## DIRECTIONS
In the listing below, find the line with "[00:18:50.84]" and copy every line from there up to and including the line with "[00:18:51.69]", exactly and without pictures.

## DATA
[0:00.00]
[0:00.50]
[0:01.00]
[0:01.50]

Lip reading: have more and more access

* * *

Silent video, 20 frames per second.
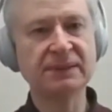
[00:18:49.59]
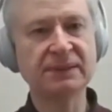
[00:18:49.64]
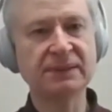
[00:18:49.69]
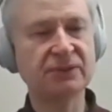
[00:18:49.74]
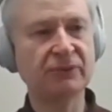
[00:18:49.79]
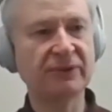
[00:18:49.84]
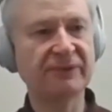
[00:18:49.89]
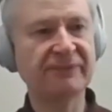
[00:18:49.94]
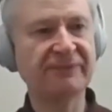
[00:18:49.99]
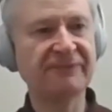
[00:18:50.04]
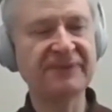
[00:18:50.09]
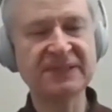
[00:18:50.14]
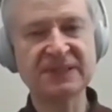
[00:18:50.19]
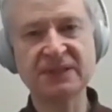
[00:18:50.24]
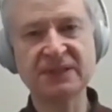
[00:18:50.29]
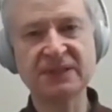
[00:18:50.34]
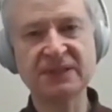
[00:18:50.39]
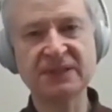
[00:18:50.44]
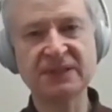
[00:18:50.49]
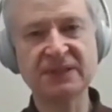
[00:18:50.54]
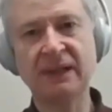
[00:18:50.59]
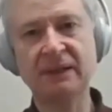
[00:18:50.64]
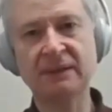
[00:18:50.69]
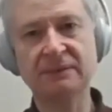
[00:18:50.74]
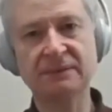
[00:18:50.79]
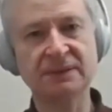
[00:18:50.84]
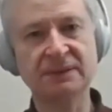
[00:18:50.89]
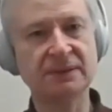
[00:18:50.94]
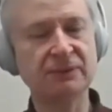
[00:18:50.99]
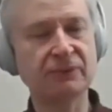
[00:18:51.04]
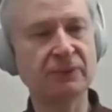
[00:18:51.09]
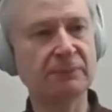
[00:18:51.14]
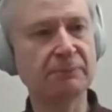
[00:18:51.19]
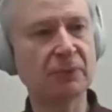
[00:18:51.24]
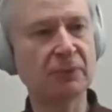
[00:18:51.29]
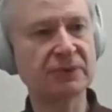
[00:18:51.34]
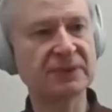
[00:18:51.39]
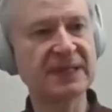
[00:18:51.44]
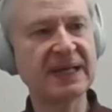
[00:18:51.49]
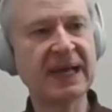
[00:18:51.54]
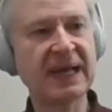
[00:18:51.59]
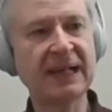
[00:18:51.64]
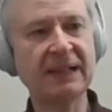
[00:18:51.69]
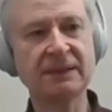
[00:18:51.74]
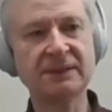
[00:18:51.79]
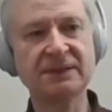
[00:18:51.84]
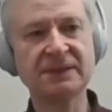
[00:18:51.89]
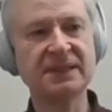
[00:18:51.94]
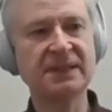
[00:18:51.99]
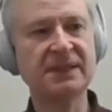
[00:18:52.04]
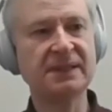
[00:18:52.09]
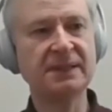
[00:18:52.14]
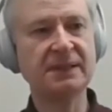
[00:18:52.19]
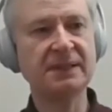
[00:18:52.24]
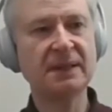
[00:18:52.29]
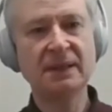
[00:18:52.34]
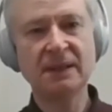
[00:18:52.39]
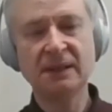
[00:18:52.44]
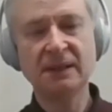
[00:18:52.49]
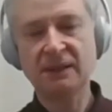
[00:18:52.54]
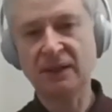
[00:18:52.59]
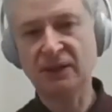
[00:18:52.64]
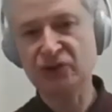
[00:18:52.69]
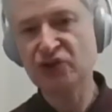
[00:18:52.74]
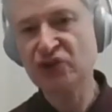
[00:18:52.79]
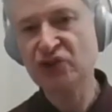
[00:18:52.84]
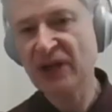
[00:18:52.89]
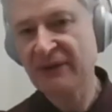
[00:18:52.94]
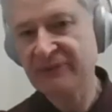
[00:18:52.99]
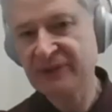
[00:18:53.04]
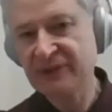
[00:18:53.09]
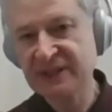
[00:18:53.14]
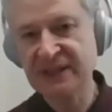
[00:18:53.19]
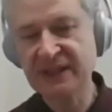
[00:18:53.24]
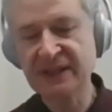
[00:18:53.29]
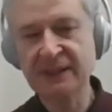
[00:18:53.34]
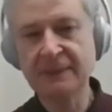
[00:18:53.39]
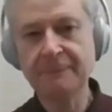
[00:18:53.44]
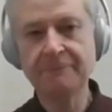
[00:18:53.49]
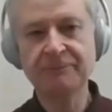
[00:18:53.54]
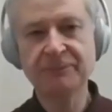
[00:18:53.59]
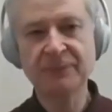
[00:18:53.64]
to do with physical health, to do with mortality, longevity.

...

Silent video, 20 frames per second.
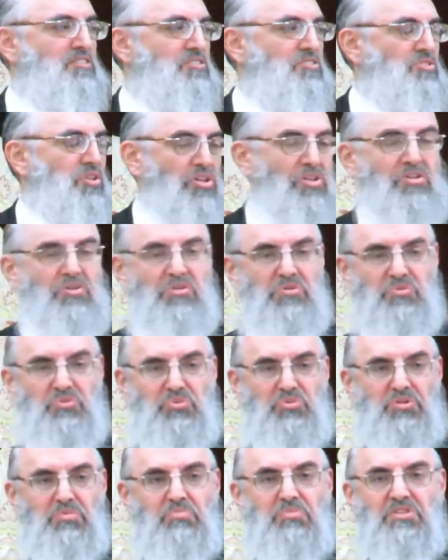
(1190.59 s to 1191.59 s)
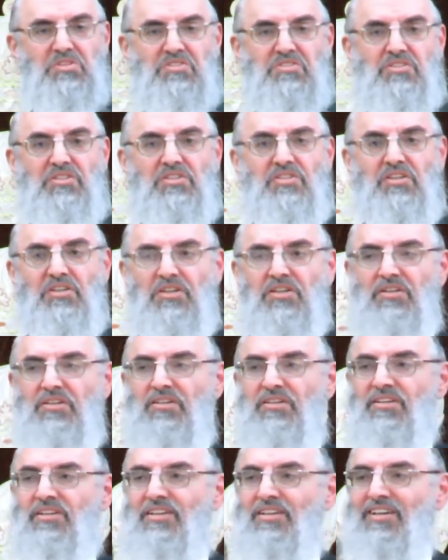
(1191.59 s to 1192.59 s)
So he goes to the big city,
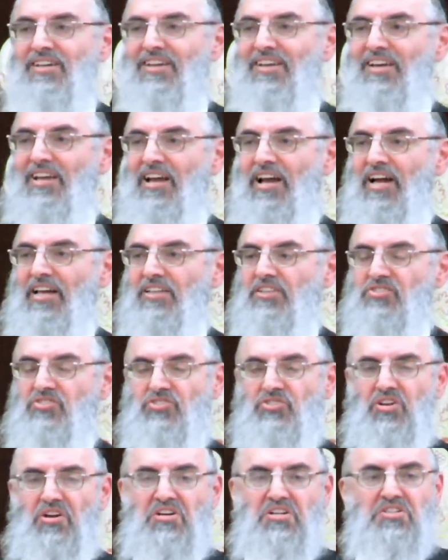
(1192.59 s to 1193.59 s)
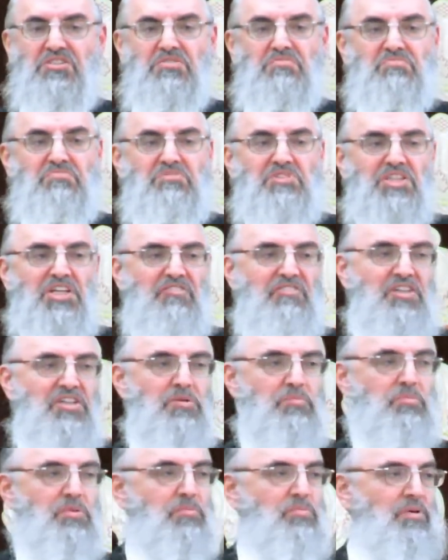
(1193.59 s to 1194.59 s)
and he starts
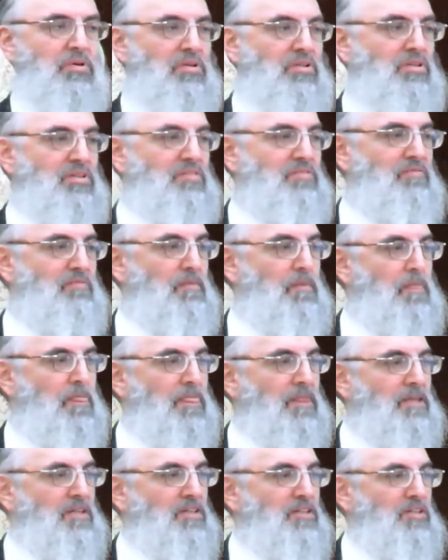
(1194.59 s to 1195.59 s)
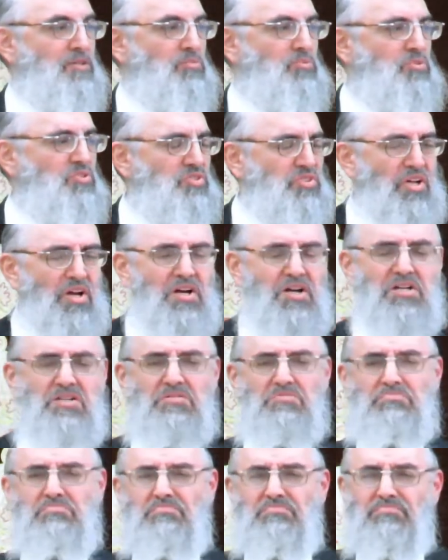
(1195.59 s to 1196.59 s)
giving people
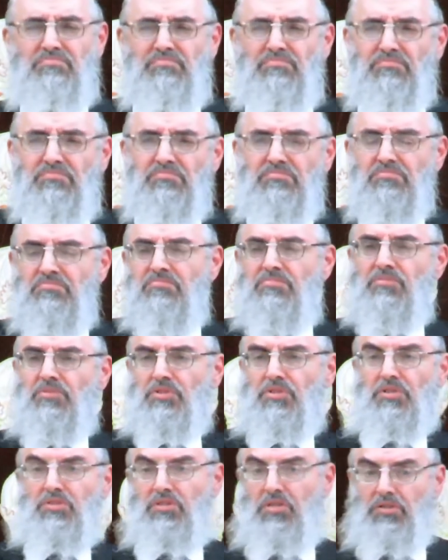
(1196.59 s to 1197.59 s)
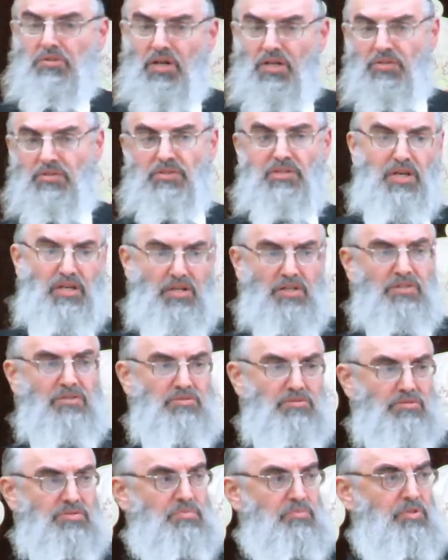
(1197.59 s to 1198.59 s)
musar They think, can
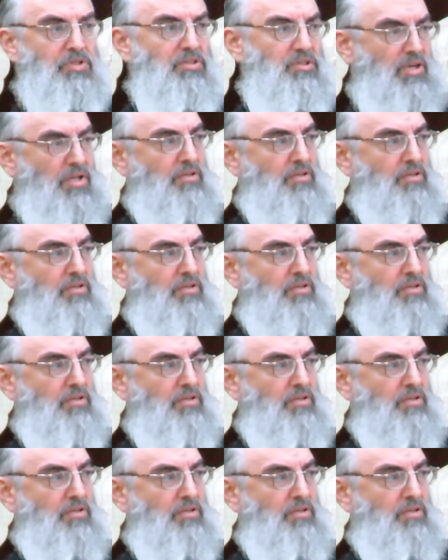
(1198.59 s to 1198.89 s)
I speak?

## SOLUTION BELOW
[00:18:50.84]
[00:18:50.89]
[00:18:50.94]
[00:18:50.99]
[00:18:51.04]
[00:18:51.09]
[00:18:51.14]
[00:18:51.19]
[00:18:51.24]
[00:18:51.29]
[00:18:51.34]
[00:18:51.39]
[00:18:51.44]
[00:18:51.49]
[00:18:51.54]
[00:18:51.59]
[00:18:51.64]
[00:18:51.69]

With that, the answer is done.